Required work:
All that is needed is an exact copy of the lines from the beginning of the data below through the line containing "[00:00:10.80 to 00:00:11.60]", minus the pictures.

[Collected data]
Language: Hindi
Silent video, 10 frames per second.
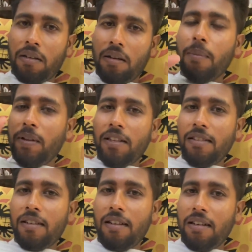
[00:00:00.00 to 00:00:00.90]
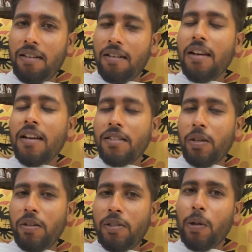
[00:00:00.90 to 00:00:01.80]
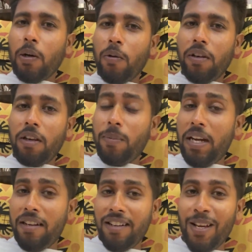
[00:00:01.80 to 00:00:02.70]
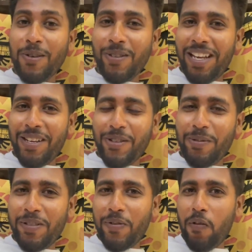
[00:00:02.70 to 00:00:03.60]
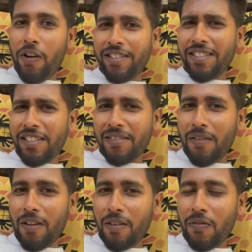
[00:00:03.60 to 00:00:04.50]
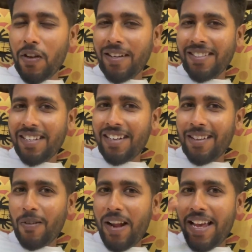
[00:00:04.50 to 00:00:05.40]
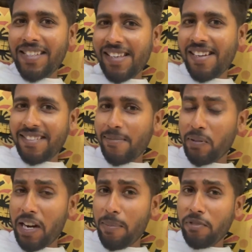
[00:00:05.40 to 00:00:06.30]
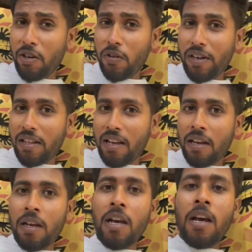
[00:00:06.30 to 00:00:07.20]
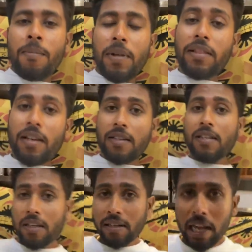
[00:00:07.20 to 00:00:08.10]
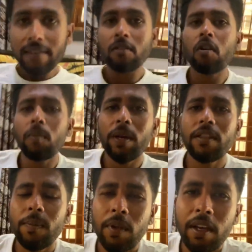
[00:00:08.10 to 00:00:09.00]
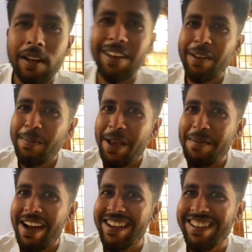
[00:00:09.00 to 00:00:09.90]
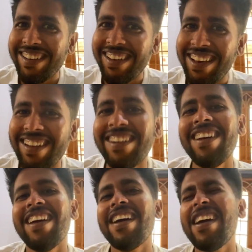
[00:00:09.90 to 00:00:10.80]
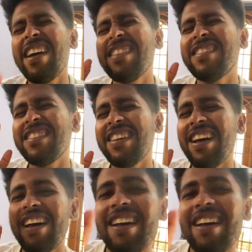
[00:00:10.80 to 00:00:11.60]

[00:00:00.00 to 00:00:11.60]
कल पता चलेगा चलो इस ब्लॉग को यहीं बैन करता हूँ थैंक यू सो मच फॉर वॉचिंग दिस ब्लॉग ब्लॉग अच्छा लगा तो लाइक शेयर सब्सक्राइब जरूर करना मिलते हैं चलो नेक्स्ट ब्लॉग में तब तक के लिए बाय बाय टेक केयर एंड सिया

Response area:
Language: Hindi
Silent video, 10 frames per second.
[00:00:00.00 to 00:00:00.90]
[00:00:00.90 to 00:00:01.80]
[00:00:01.80 to 00:00:02.70]
[00:00:02.70 to 00:00:03.60]
[00:00:03.60 to 00:00:04.50]
[00:00:04.50 to 00:00:05.40]
[00:00:05.40 to 00:00:06.30]
[00:00:06.30 to 00:00:07.20]
[00:00:07.20 to 00:00:08.10]
[00:00:08.10 to 00:00:09.00]
[00:00:09.00 to 00:00:09.90]
[00:00:09.90 to 00:00:10.80]
[00:00:10.80 to 00:00:11.60]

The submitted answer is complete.